Tuesday, 6 October 2009

Trading oil in Dollars - who cares...

This story, sometimes appearing in different guises, always gets tongues wagging. The end of the Dollar, the decline of the US. This is BIG news.

No it isn't.

When we want buy something from someone else we need some way to put a price on it. We could say, for example "this car will cost you 50 goats". No reason why we couldn't. The most astute readers will spot some potential problems with such an arrangement; for those buyers who don't own a herd of goats it will be difficult to properly assess exactly how much of your wealth such a purchase will require. How much other stuff, like housing, food, holidays etc. today and in the future will you have to forgo in order to buy this new car?

Follow this up with a couple of questions. Does the simple act of stating the price of the car in goats mean that:

  1. The seller will takes goats and nothing else in payment?
  2. If you don't currently have any goats you won't be able to buy the car, or it might cost you more than if you did have 50 of the critters munching on your front lawn?
  3. The seller is strictly demanding goats in payment (#1) so that they can be added to the ever growing flock in the paddock around the back of the car dealership?

Are we going to get any arguments if I suggest the answers to those questions are:

  1. No,
  2. No and
  3. No?

No.

So what's the fuss about oil (or any commodity for that matter) and Dollars, or Yen, or Euros? We price stuff using some historical convention because it is convenient and communicates a lot of information to the largest number of people. Trading a global commodity sold and bought by everyone around the world is far easier when we talk the same financial language and the US Dollar has been the lingua franca of the industrial age. I can immediately compare the price of oil being sold out of Venezuela with the price of oil being sold out of Kuwait, make any adjustments I need to for differences in composition or quality and transport and know where the best deal is. That is why we use a single currency as a numeraire - which is nothing more than an accepted unit of measure. Sure, goats might make a better numeraire for a Tibetan goatherd, but the world has just naturally come to use Dollars.

But of course I am missing the point aren't I. There will be no need for Dollars any more. People won't want them. Really? Did you think about the questions I posed earlier? Saudis, Venezuelans, Iranians don't sit around thinking "damn, what can I do with all these Dollars I am getting?". They either buy US Dollar assets with them (anything from US government bonds, to real estate or equities or simply cash stuffed under the Persian rug), or they sell them to someone else so they can buy Euro government bonds, Chinese real estate or whatever.

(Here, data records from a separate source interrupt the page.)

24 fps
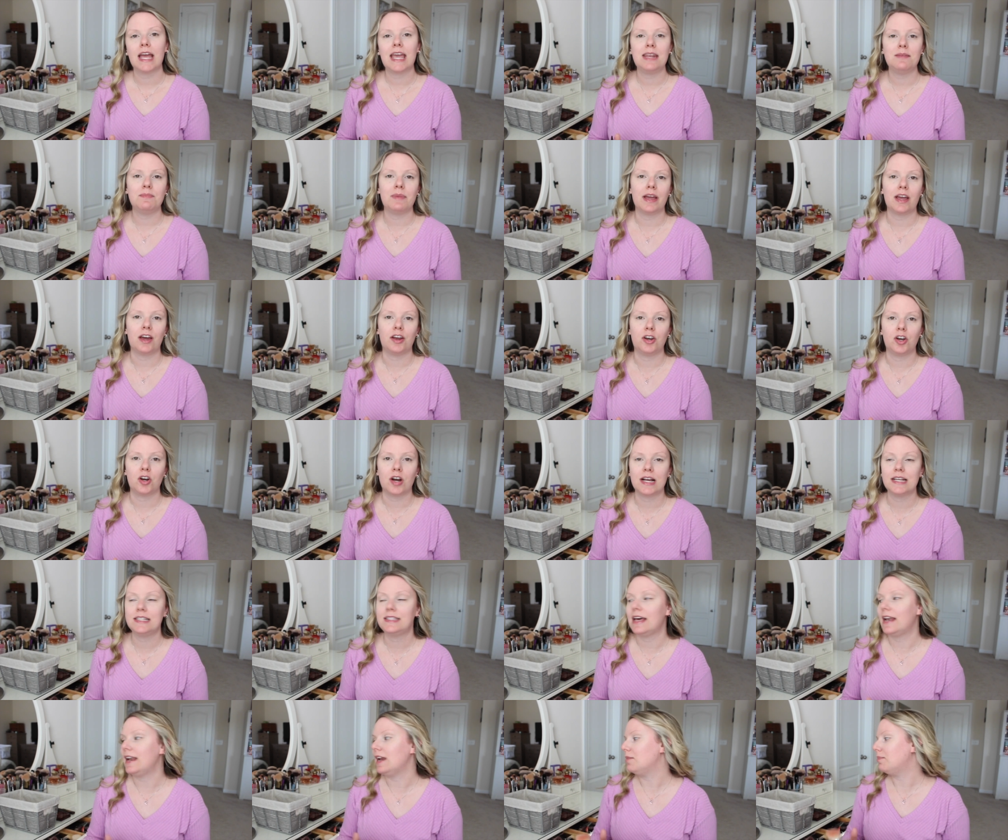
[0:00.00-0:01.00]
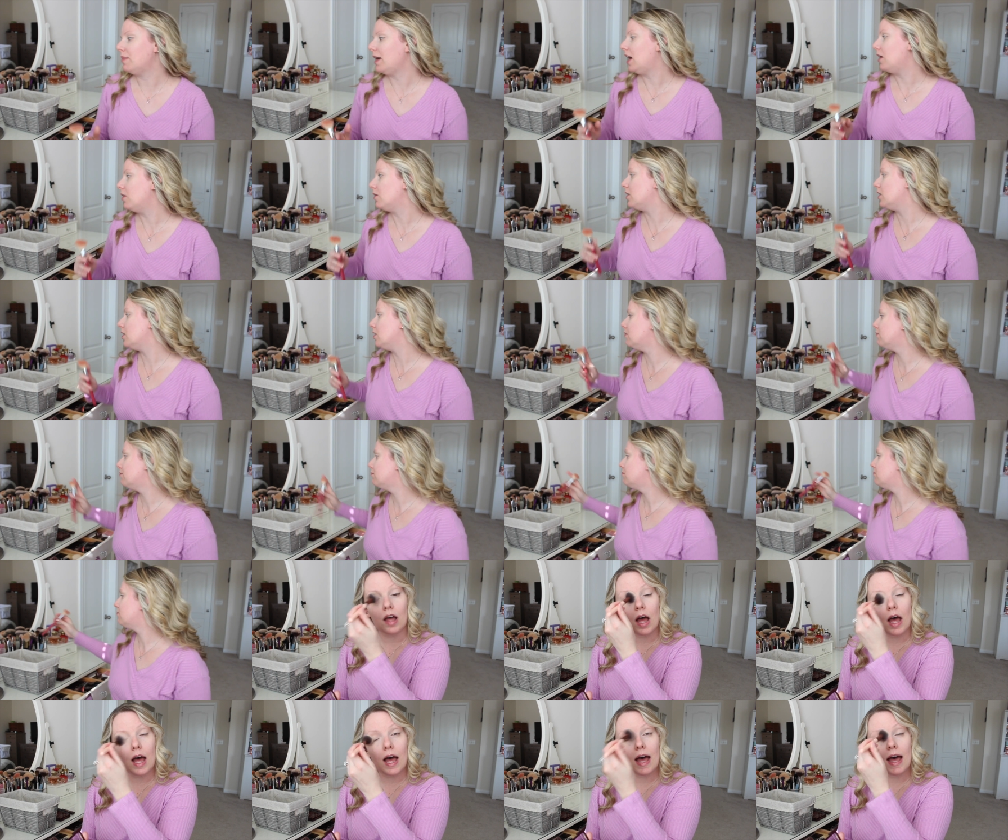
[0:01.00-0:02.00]
in my under eye setting powder.
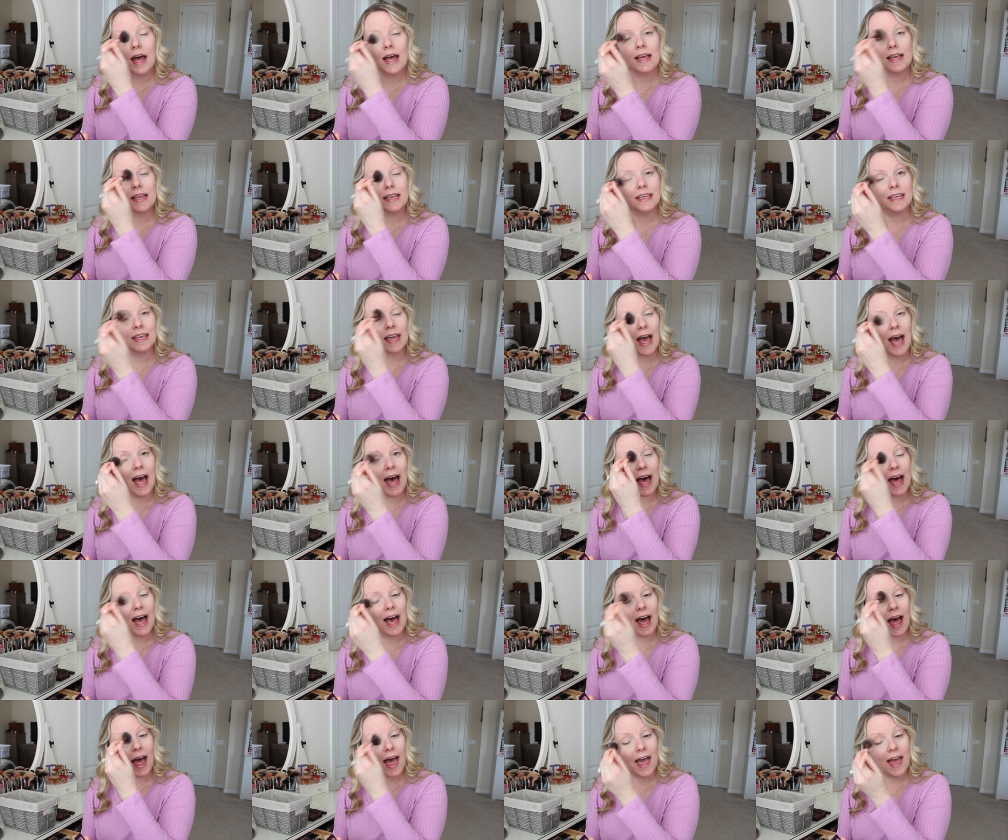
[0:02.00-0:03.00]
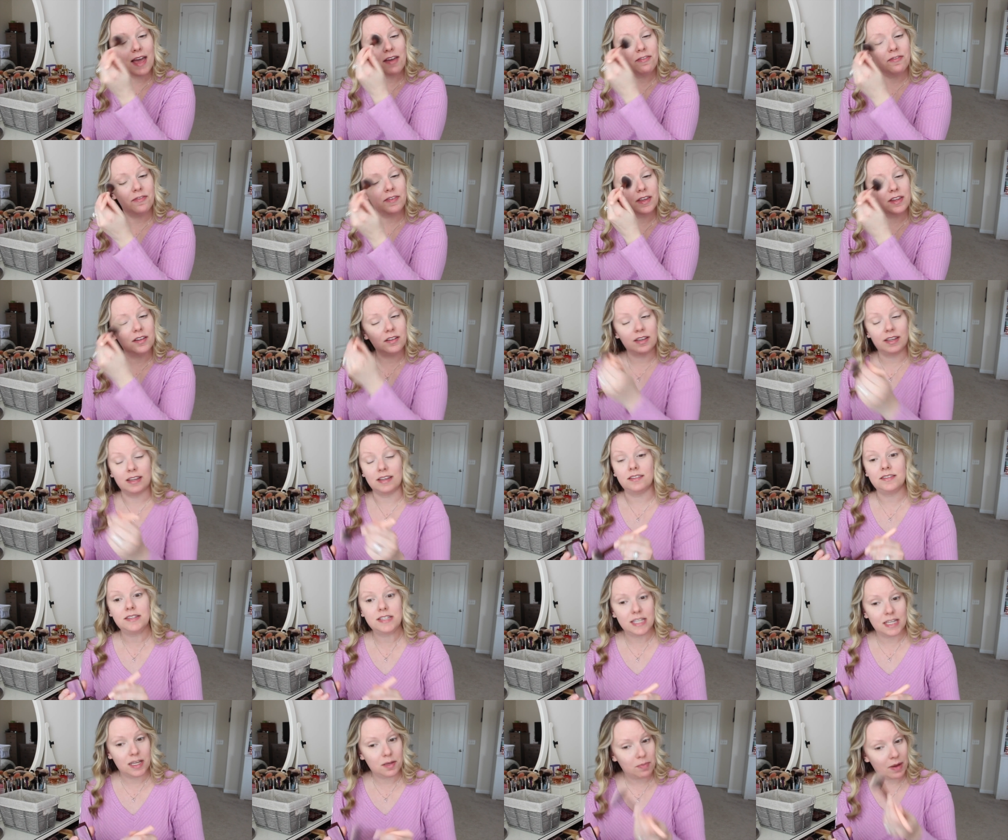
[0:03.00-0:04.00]
Uh, yeah, I feel
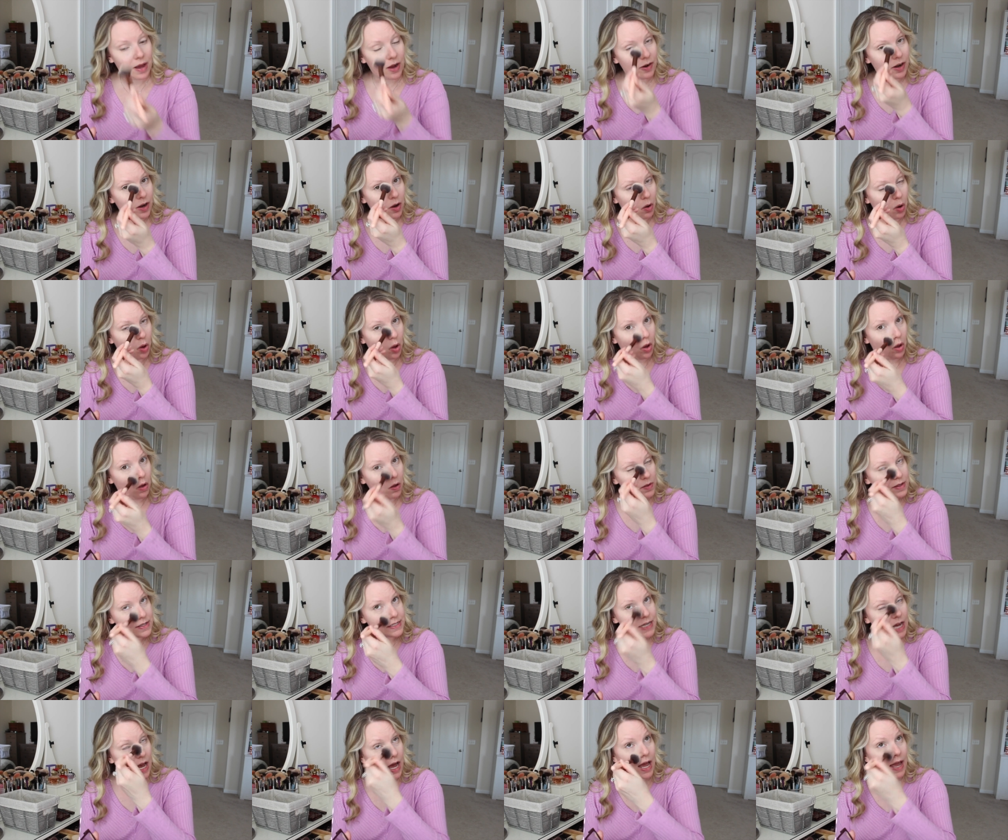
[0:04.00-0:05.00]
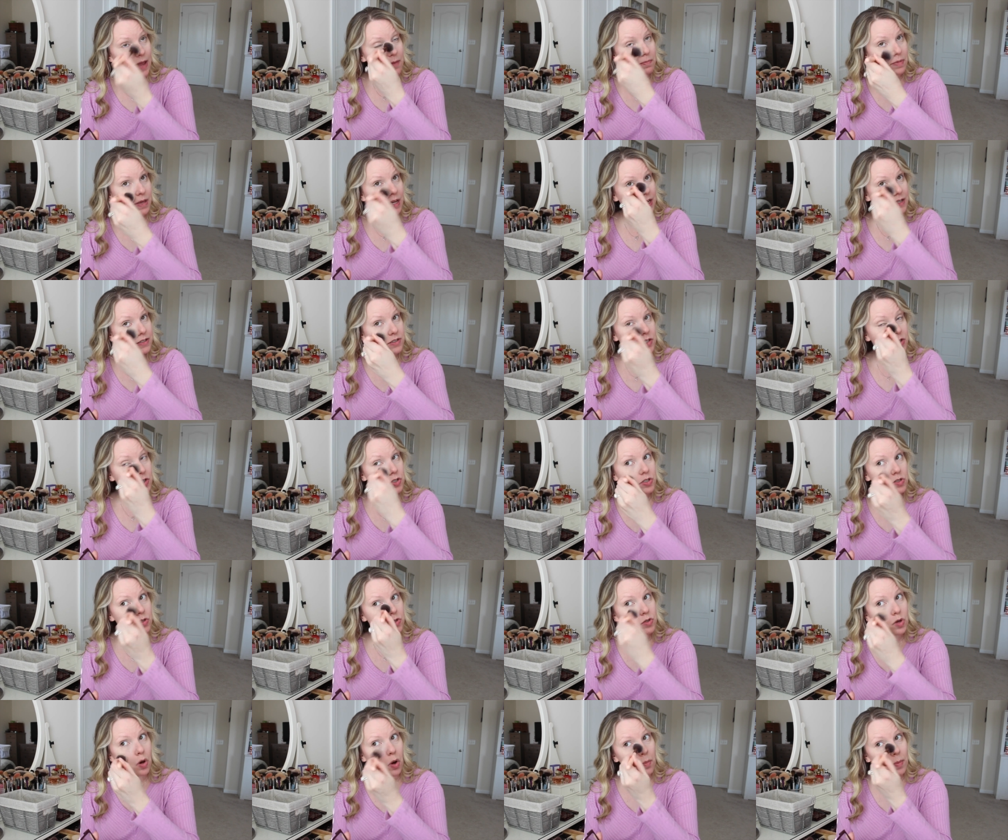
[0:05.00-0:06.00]
guilty about it all the time because there's
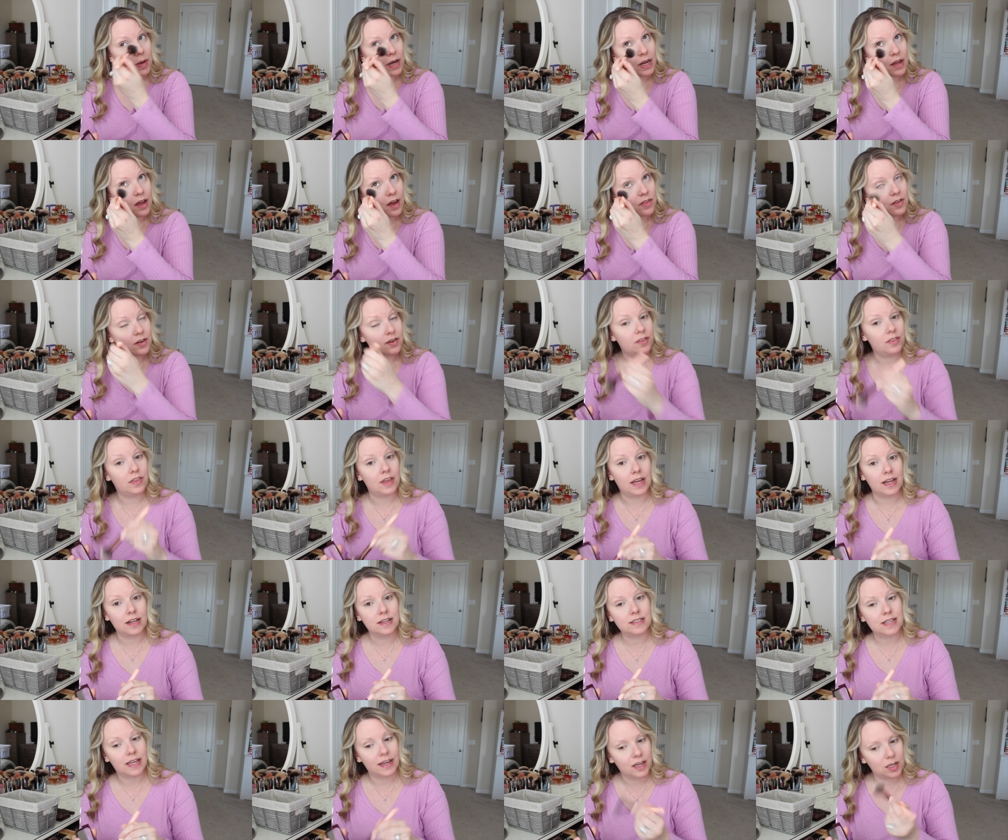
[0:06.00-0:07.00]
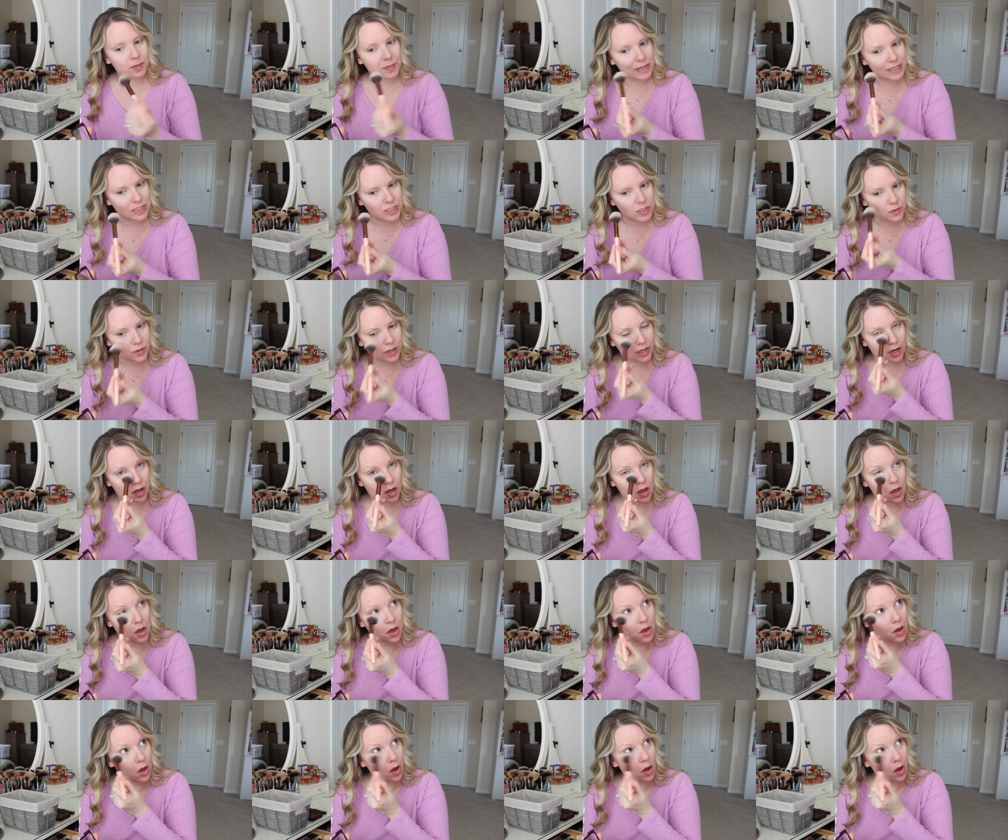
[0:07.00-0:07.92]
so many other things I could be doing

Take the buy side. People aren't sitting on piles of US Dollars simply to buy oil. They trade what ever currency they hold to buy US Dollars (assuming that settlement is in fact in Dollars and not some other currency).

But what about currency risk you ask? If that is of concern, you hedge the currency. Changing the numeraire won't alter the economic implications of exchange rate movements. A 20% appreciation of the US Dollar (with oil price in Dollars) will bring the same affects as a 20% depreciation in the Euro (with oil priced in Euros). In both cases oil will become more expensive for some, in this example Eurozone buyers, relative to others, US buyers.

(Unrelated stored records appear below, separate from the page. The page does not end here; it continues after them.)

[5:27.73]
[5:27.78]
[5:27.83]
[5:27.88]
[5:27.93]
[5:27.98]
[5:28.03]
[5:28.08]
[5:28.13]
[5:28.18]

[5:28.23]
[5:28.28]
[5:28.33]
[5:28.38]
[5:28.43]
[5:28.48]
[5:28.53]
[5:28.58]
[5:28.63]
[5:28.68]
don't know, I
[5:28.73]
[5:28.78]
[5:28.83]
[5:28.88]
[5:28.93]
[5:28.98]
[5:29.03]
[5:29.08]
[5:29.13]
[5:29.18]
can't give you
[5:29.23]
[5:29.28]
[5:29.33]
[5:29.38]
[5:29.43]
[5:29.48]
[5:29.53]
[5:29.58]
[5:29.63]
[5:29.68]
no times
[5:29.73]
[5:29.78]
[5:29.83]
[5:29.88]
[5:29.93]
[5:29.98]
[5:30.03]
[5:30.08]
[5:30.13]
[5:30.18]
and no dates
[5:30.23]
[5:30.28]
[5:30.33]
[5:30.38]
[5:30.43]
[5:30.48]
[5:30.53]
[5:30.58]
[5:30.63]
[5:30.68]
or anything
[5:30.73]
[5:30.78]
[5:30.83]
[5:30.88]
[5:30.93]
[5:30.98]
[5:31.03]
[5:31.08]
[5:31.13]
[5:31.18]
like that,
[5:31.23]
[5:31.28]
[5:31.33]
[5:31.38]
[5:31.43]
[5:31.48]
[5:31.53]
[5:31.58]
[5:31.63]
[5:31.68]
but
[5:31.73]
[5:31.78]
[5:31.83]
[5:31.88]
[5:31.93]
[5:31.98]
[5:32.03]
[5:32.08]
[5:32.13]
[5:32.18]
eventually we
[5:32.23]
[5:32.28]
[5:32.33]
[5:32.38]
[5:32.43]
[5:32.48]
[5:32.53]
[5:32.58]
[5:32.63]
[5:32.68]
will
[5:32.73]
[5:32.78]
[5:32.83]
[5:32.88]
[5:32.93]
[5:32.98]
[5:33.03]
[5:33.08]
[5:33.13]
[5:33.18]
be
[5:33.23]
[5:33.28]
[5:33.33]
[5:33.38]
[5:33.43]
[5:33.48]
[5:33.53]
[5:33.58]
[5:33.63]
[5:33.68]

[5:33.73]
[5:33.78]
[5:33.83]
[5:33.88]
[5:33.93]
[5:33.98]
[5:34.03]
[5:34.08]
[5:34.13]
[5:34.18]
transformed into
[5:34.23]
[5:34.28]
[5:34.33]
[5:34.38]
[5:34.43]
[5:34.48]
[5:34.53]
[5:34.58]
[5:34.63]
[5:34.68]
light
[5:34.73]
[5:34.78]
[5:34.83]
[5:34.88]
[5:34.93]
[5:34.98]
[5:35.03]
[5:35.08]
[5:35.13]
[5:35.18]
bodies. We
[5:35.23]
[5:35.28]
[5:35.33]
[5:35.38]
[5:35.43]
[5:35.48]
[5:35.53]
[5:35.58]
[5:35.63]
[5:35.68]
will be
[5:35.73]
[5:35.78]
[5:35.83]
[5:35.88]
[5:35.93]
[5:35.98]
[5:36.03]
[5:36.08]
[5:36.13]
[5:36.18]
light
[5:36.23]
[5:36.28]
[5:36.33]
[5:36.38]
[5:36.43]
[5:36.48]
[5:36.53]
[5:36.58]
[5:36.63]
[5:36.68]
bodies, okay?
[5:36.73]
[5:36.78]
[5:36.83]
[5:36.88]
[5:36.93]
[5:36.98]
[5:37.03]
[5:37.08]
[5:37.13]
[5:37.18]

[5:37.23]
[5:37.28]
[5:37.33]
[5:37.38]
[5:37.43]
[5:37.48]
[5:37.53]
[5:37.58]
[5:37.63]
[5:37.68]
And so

So, any change to a new numeraire for oil will not bring any earth shattering implications for the global economy. Nor will it happen at the whim of a group of people who think it matters and will try and enforce such a shift - those efforts will fail if buyers and sellers don't find it convenient. It won't be some catalyst to a dumping of US Dollar assets - this would have been done already if people didn't like US Dollar assets.

What it might do is:

  • Reduce the trade in US Dollar foreign exchange markets a little. But hardly to the extent that it would have any implications for spreads or liquidity
  • Reduce the seinorage that the US enjoys. This is the interest free loan that the US gets when someone holds some of their currency. This isn't a lot in the scheme of things at the moment and for reasons discussed above, changing the numeraire for oil trading is unlikely to dramatically reduce foreign holdings of US currency.

No. This story is just another round of penis comparison geopolitics. I fully expect that one day the Reminbi is very likely to become the global financial and trade numeraire. Nobody will need to legislate it, it will just happen over time. It will make nobody worse off and nobody better off, but simply change the language in which we talk numbers.

UPDATE: Just goes to show how poorly this blog is read. I have amended the incorrect reference to "Yen".